Lohnt sich die Spar-Initiative?
Im NRW-Finanzministerium gibt es eine Arbeitsgruppe, die solche PPP-Projekte begleitet. Ziel ist es, öffentliche Investitionen zu ermöglichen, auch wenn der Kämmerer klamm ist - Alltag in vielen NRW-Gemeinden. Leverkusen steht noch vergleichsweise gut da, jedenfalls besser als die Städte im Ruhrgebiet, von denen jede zweite faktisch pleite ist und sich seit Jahren mit Nothaushalten über Wasser hält. Die PPP zwischen der Stadt Leverkusen und Hochtief bringt Einsparungen von mehr als 15 Prozent, schätzt das Finanzministerium. Aber lohnt es sich, mit spitzem Stift zu rechnen, wenn andere Kommunen nur die Hand aufhalten müssen, um Schulen und Straßen mit Hilfe des zweiten Konjunkturprogramms auf Vordermann zu bringen? "Wem in der Vergangenheit nichts Anderes eingefallen ist, als ständig neue Schulden zu machen, wird im nachhinein bestätigt", meint ein Landespolitiker. " Jetzt gibt's Geld aus Berlin, und der Steuerzahler muss dafür geradestehen."
Rund 3,5 Milliarden Euro für NRW
Das zweite Konjunkturprogramm sieht öffentliche Investitionen bis zu 18 Milliarden Euro vor, von denen voraussichtlich rund 3,5 Milliarden Euro auf NRW entfallen. "Wahrscheinlich können Mittel aus dem Konjunkturprogramm auch in PPP-Projekten eingesetzt werden", sagt Regine Unbehauen, die der PPP-Arbeitsgruppe im Düsseldorfer Finanzministerium angehört. "Die verschiedenen Finanzierungsmodelle schließen einander nicht aus."
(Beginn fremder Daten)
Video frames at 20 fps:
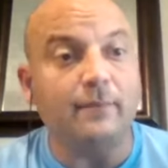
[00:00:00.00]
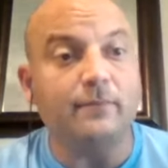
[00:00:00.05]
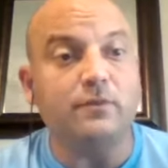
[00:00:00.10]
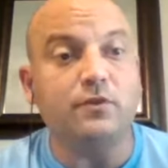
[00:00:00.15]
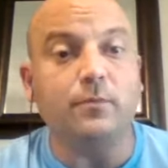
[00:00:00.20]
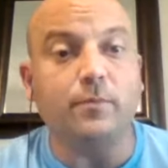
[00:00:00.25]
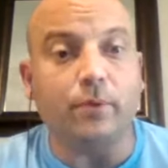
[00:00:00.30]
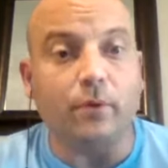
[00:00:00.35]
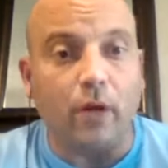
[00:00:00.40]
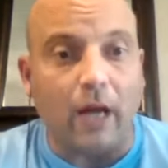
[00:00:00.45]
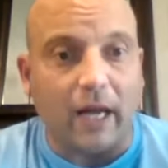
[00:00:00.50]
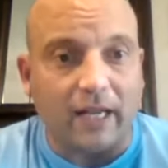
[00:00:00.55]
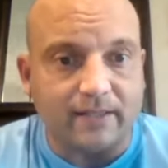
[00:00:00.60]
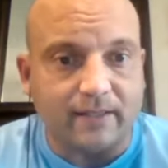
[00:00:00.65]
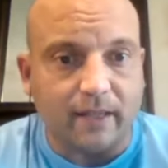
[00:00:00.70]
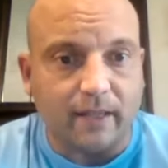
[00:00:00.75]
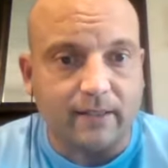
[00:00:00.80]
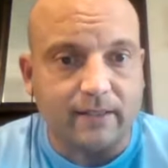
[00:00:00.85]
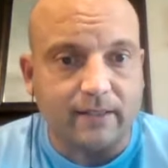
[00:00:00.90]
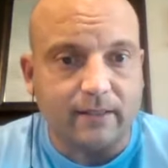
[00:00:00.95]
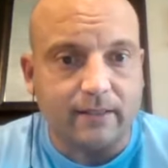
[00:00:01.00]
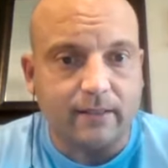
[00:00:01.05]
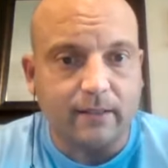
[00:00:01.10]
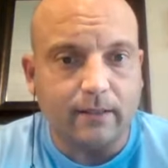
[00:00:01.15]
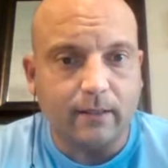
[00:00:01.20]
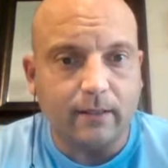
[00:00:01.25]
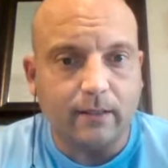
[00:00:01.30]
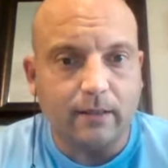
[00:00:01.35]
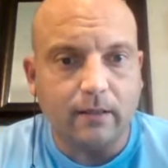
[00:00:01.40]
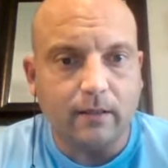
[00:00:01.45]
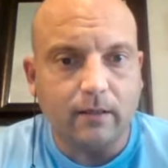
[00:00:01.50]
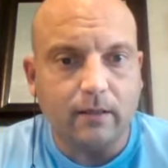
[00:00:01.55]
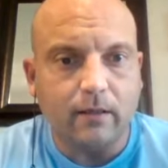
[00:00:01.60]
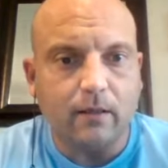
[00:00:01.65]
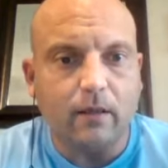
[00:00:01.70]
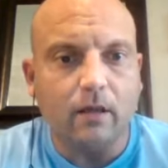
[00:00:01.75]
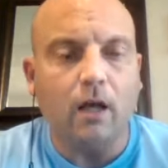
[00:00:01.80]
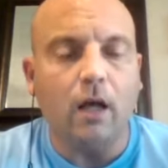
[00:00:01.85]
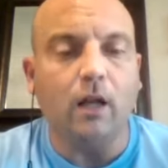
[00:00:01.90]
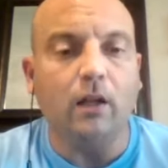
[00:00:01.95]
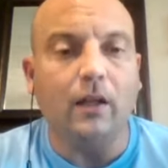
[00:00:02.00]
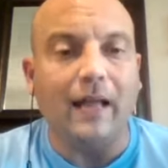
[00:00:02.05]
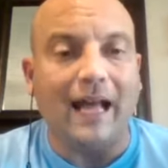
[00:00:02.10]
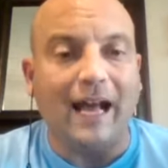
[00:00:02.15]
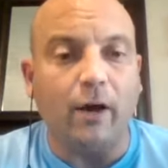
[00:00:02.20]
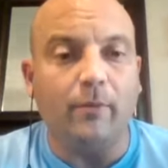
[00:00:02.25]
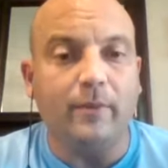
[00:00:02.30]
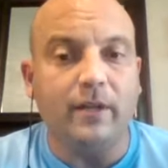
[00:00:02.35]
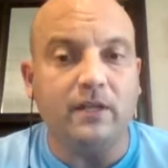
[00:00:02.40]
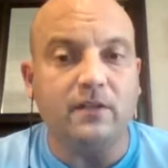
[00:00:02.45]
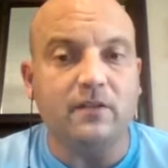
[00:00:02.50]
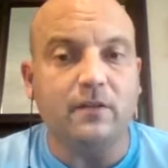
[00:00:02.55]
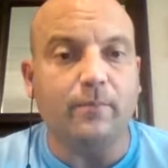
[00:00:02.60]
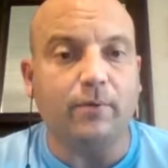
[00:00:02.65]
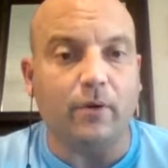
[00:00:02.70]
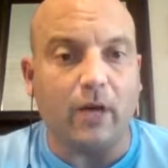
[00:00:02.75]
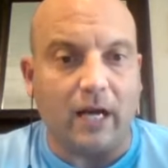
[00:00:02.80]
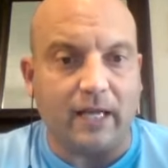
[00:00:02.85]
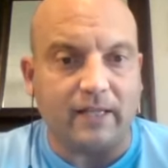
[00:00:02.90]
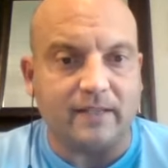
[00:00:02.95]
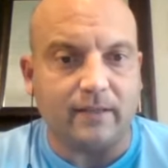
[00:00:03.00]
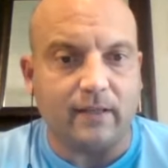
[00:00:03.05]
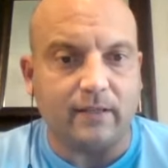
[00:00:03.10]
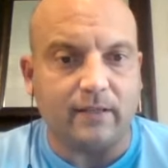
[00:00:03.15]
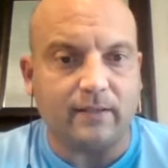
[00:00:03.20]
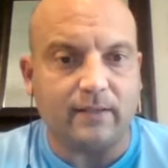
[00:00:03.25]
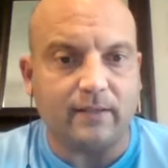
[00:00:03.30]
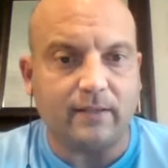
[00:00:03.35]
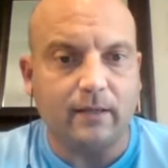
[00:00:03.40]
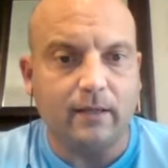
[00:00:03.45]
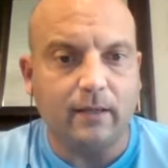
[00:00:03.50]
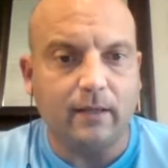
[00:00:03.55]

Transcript: to process. Allow me to process,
Denkbar ist aber auch, dass das zweite Konjunkturprogramm PPP-Finanzierungen zumindest vorübergehend bremst, weil die Kämmerer lieber auf das Geld aus Berlin warten. Schließlich sollen mit der Konjunkturhilfe genau die Projekte gefördert werden, auf die auch PPP zielt: Bildungseinrichtungen und Straßenbau. Jörg Hopfe, Vorstandsmitglied des Bundesverbands PPP und hauptberuflich Leiter der Kundenbetreuung Öffentliche Kunden bei der NRW.Bank in Münster, vermisst eine "deutliche Ermunterung, private Initiative in die Projekte hereinzunehmen". Wenn es stimmt, dass Not erfinderisch macht, macht ein unerwarteter Geldsegen wohl eher faul. "Das Argument, jetzt haben wir wieder Geld, da brauchen wir kein PPP, kennen wir aus den fetten Jahren, als die Konjunktur sehr gut war", sagt Hopfe.